Don’t get me wrong, I don’t hate men. Oh no, to the contrary. I think they are beautiful works of art and have even had periods of fun with them. Usually when I am solo, I am extremely happy and at my best but upon entering a relationship, something somehow gets lost. I lose my identity and my happiness in the process. I’m not sure if it is me or him but something seems to go awry.
It’s only recently that I started feeling this way. When I started dating at 17, and had my first boyfriend at 20, my life’s plan went something like this; college, career, then marriage and two children. At least that was the plan. At age 34, the only part of that plan that’s come to fruition is the career.
Suffice it to say that my dating life has been one Mr. Wrong after another. Wrong for me, not wrong in general. I’ve tried internet dating, blind dates, the club and bar scene, networking events. Heck, there isn’t an avenue that I’ve left unexplored in my quest to meet a guy.
And even though I had a lot of fun along the way and met some really terrific people, the roller coaster ride of highs and lows was beginning to wear.
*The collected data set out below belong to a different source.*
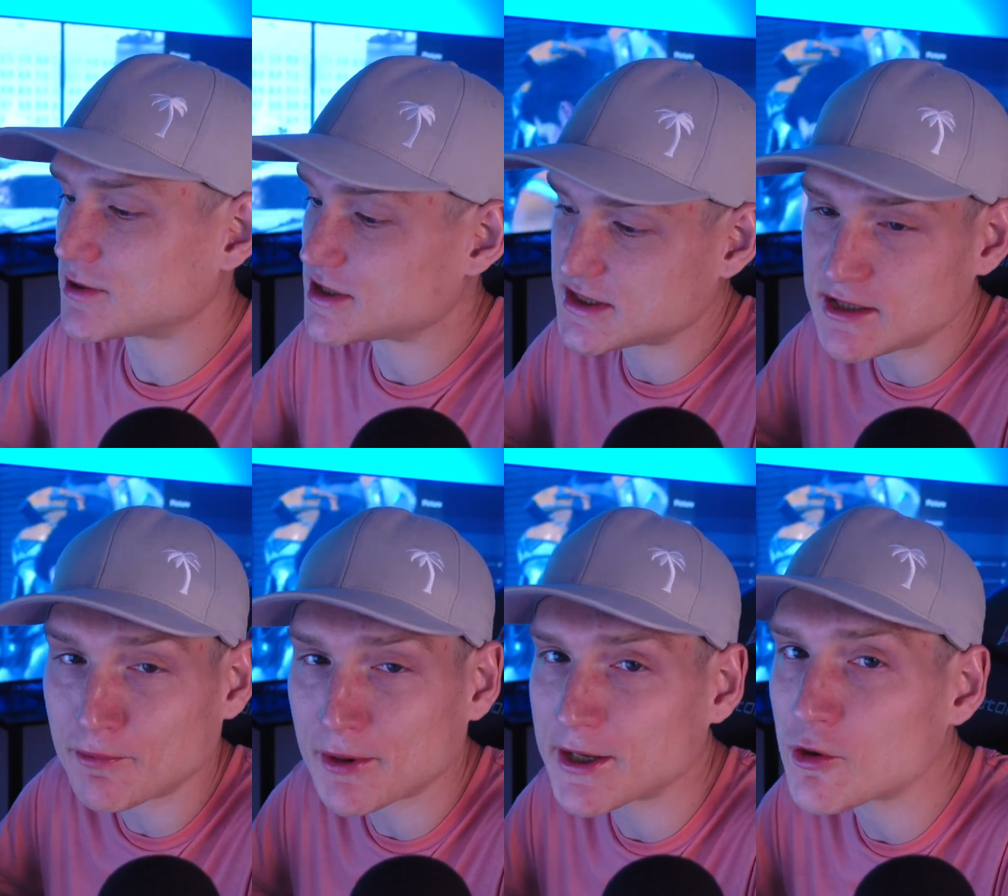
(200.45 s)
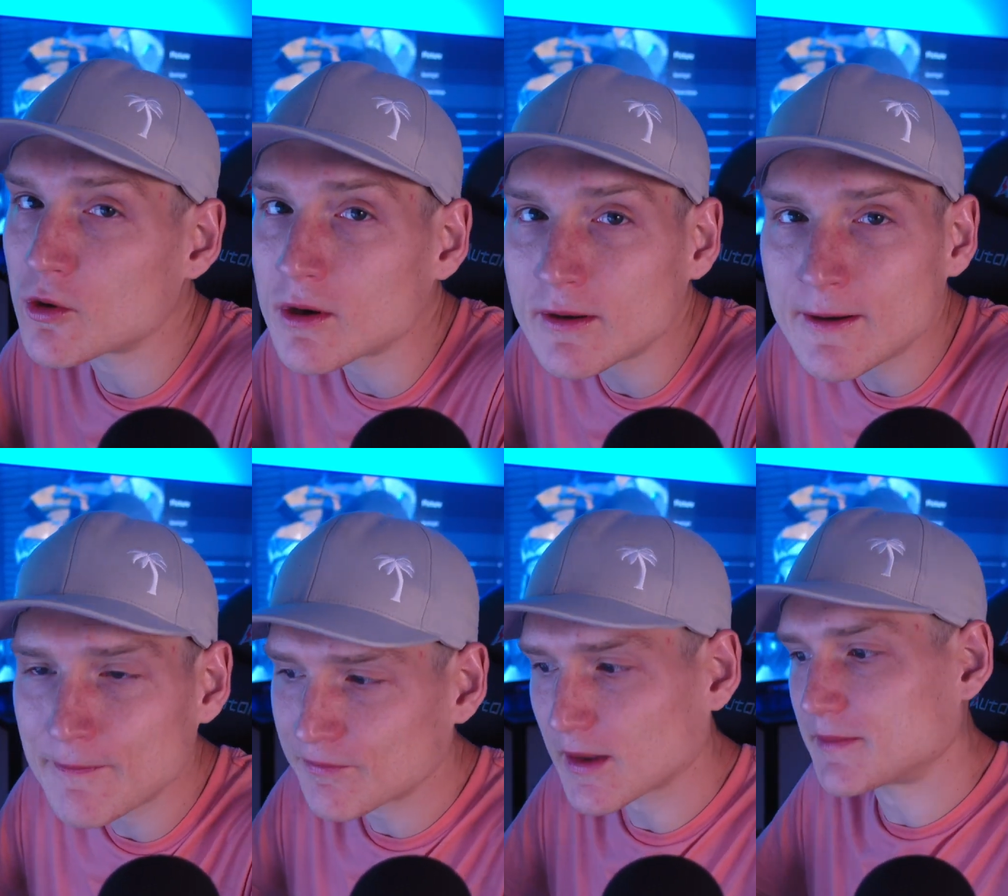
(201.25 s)
which is still pretty cool.
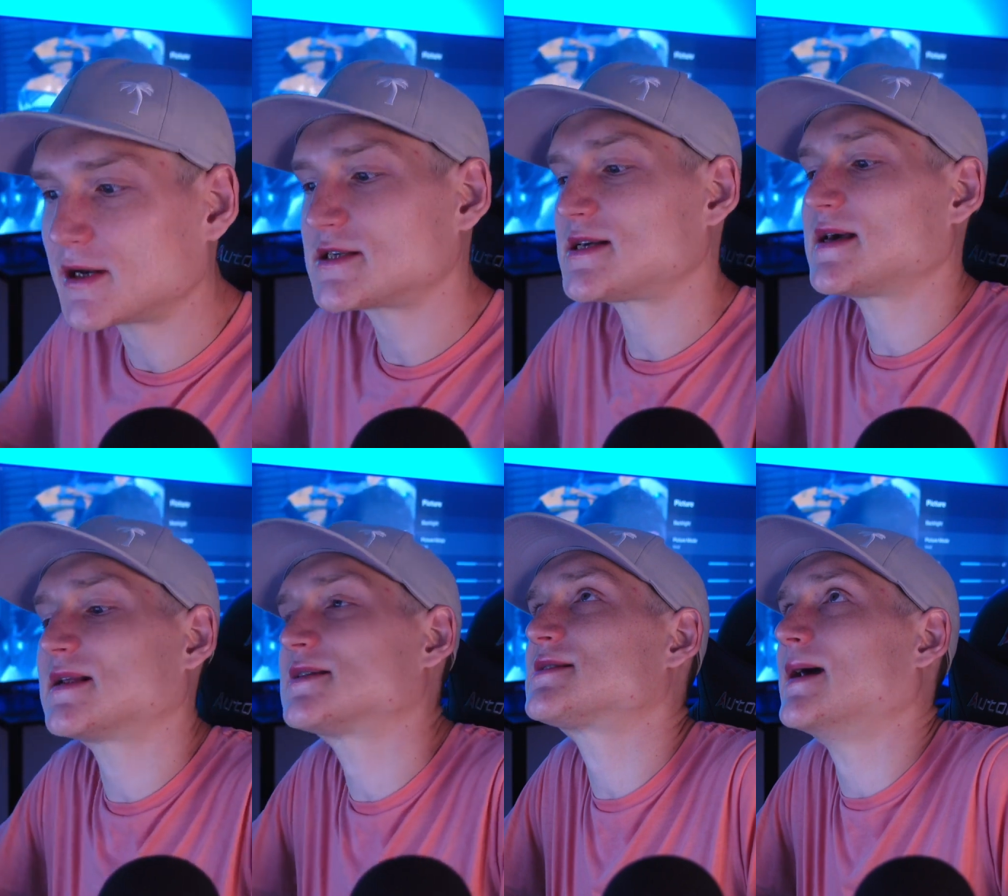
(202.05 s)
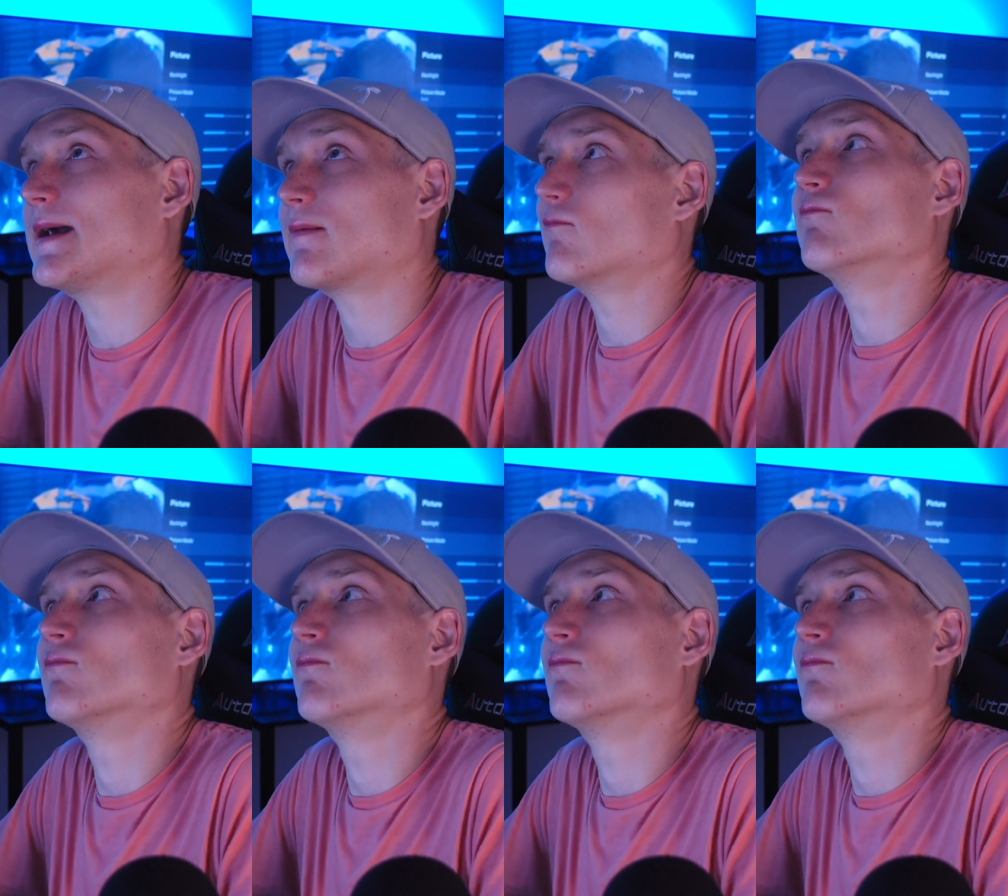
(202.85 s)
I'm not saying that it's like,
Yes, youth is about having fun, but as I began to mature, that fun wasn’t so much fun anymore; it was more like a noose around my neck.
Somehow adulthood snuck up on me. Given that I was busy growing my career, putting food on the table and paying the bills, it’s not surprising that I really didn’t notice. But there came a day when it just wasn’t cute or funny when my boyfriend came home wasted. Nor was it funny when he sat across the restaurant table from me and flirted with other women.
After much though, I’ve decide to retire my number. This gal is going solo and grow old gracefully, if alone. Not having to share a bed has its ups and downs; no one to hog the covers, but no one to sex it up with either. I guess that’s what specialty catalogues and AA batteries are for!
I feel pretty good about myself. I no longer have to worry about my guy being unfaithful or being reminded of how pretty I was when we first met. I have a full live, with a great career and wonderful friends. Besides, being single doesn’t rule out an occasional steamy love affair. With that in mind, my solo days are off to a flying start, at least for now.